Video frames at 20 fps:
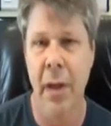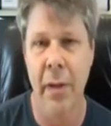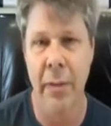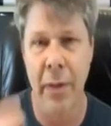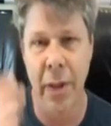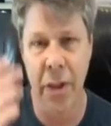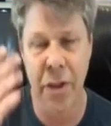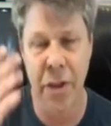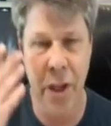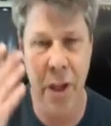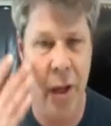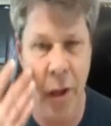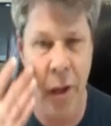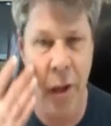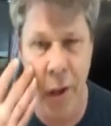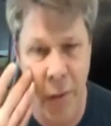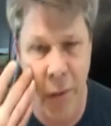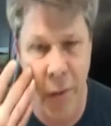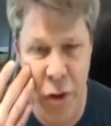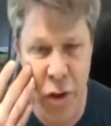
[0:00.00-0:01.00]
of a
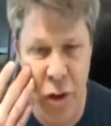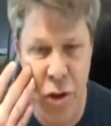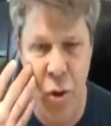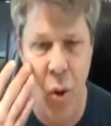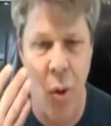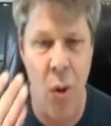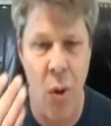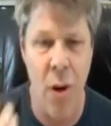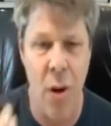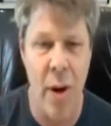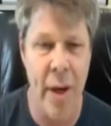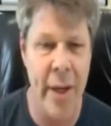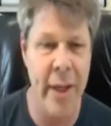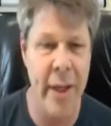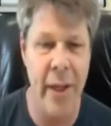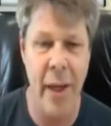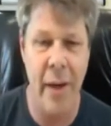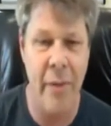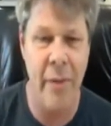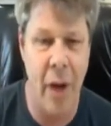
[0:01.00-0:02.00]
tear of joy,
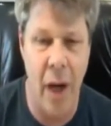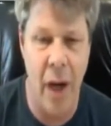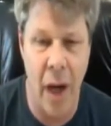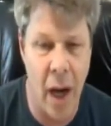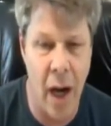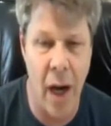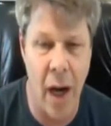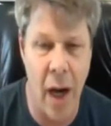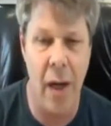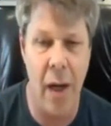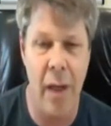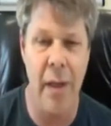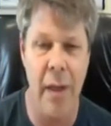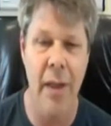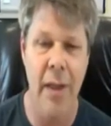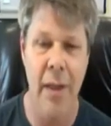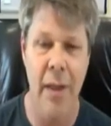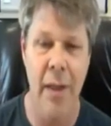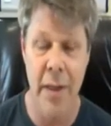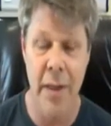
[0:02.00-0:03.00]
of a
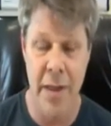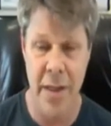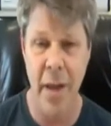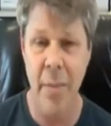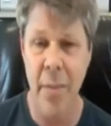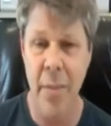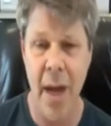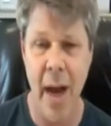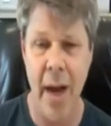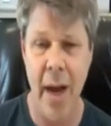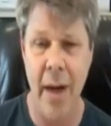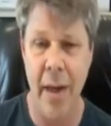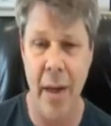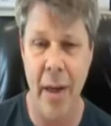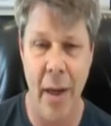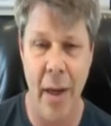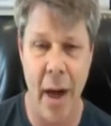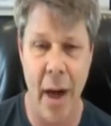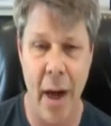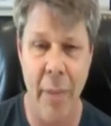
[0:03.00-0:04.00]
hug, some kind
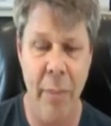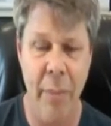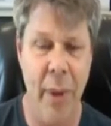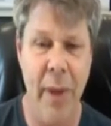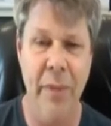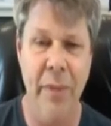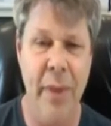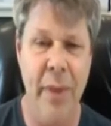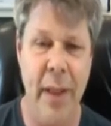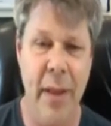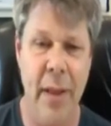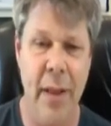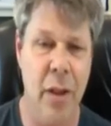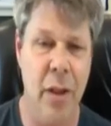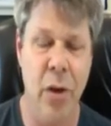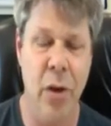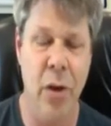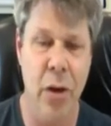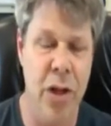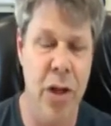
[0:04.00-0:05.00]
of uplifting and
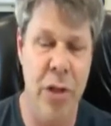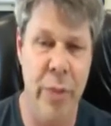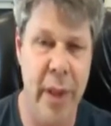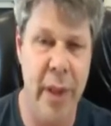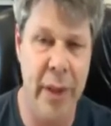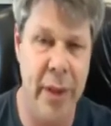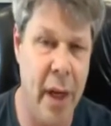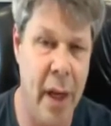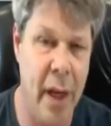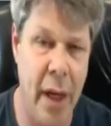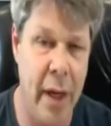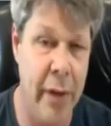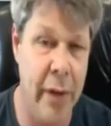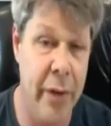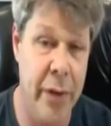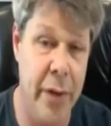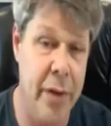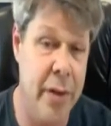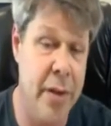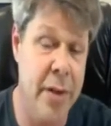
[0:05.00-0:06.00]
encouragement to
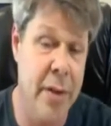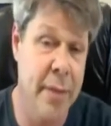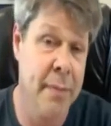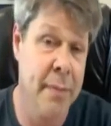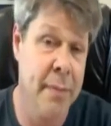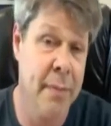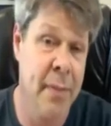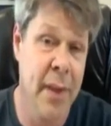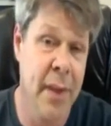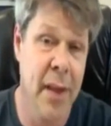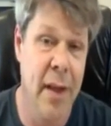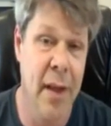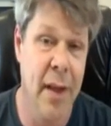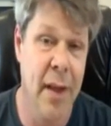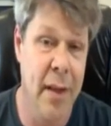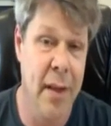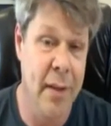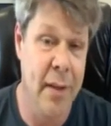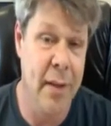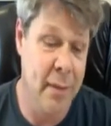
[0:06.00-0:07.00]
others.
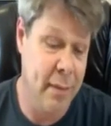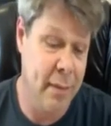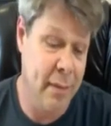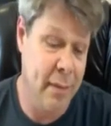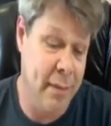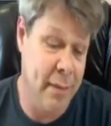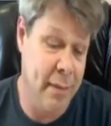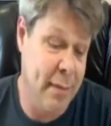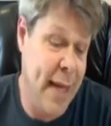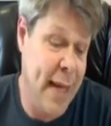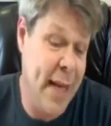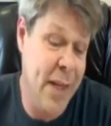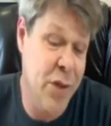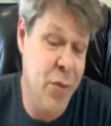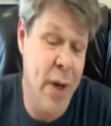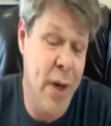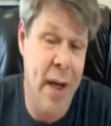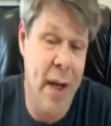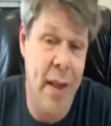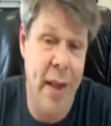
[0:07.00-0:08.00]
And
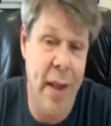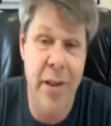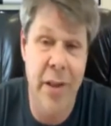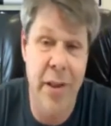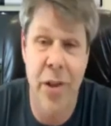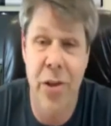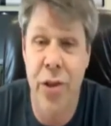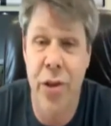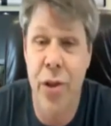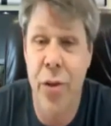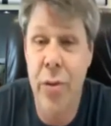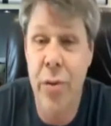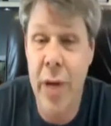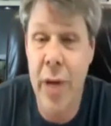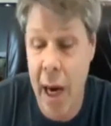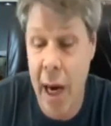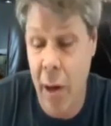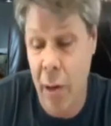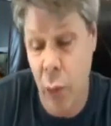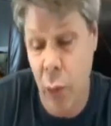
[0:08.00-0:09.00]
that's what I like to do
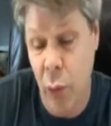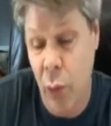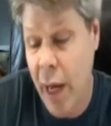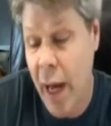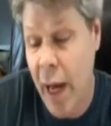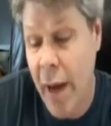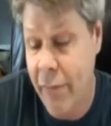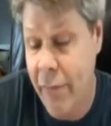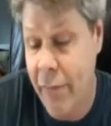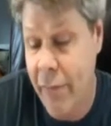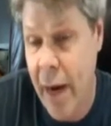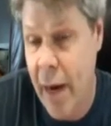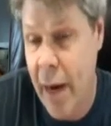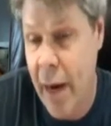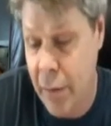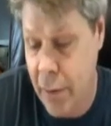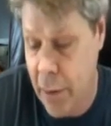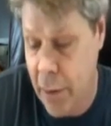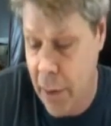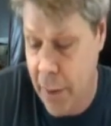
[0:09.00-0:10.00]
now. And what I
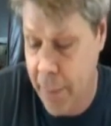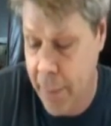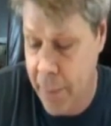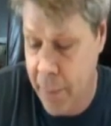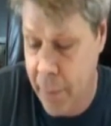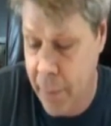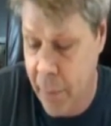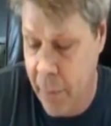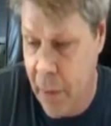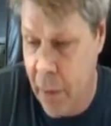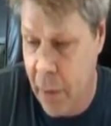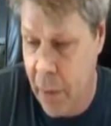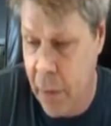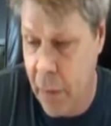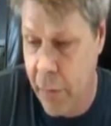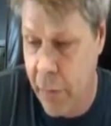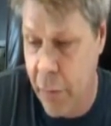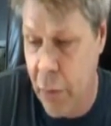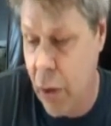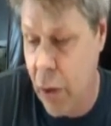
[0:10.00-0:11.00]
found
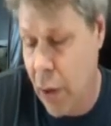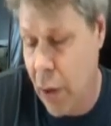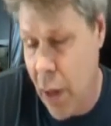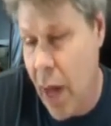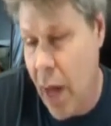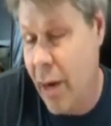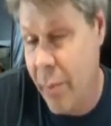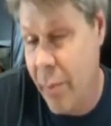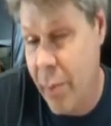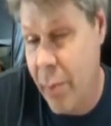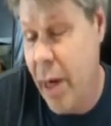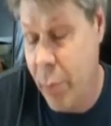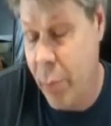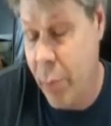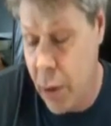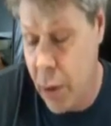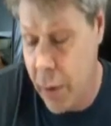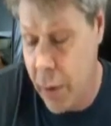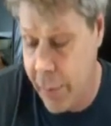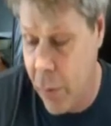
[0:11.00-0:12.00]
for a lot of
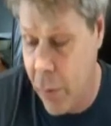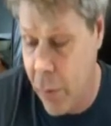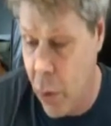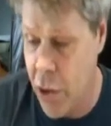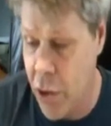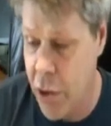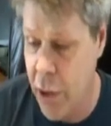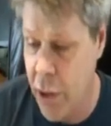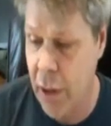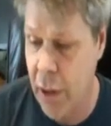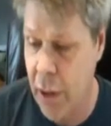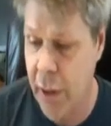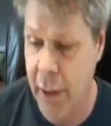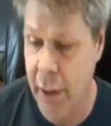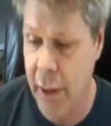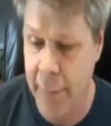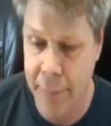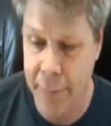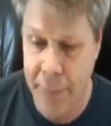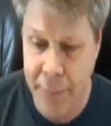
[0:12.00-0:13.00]
people,
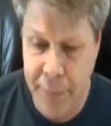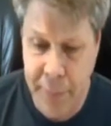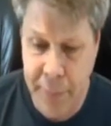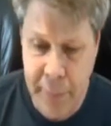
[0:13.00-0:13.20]
unfortunately,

Work to complete »
Please set down, exactly and with nothing added, the lines from the line with "[0:04.00-0:05.00]" to the end of the entries above, omitting pictures.

Exercise result »
[0:04.00-0:05.00]
of uplifting and
[0:05.00-0:06.00]
encouragement to
[0:06.00-0:07.00]
others.
[0:07.00-0:08.00]
And
[0:08.00-0:09.00]
that's what I like to do
[0:09.00-0:10.00]
now. And what I
[0:10.00-0:11.00]
found
[0:11.00-0:12.00]
for a lot of
[0:12.00-0:13.00]
people,
[0:13.00-0:13.20]
unfortunately,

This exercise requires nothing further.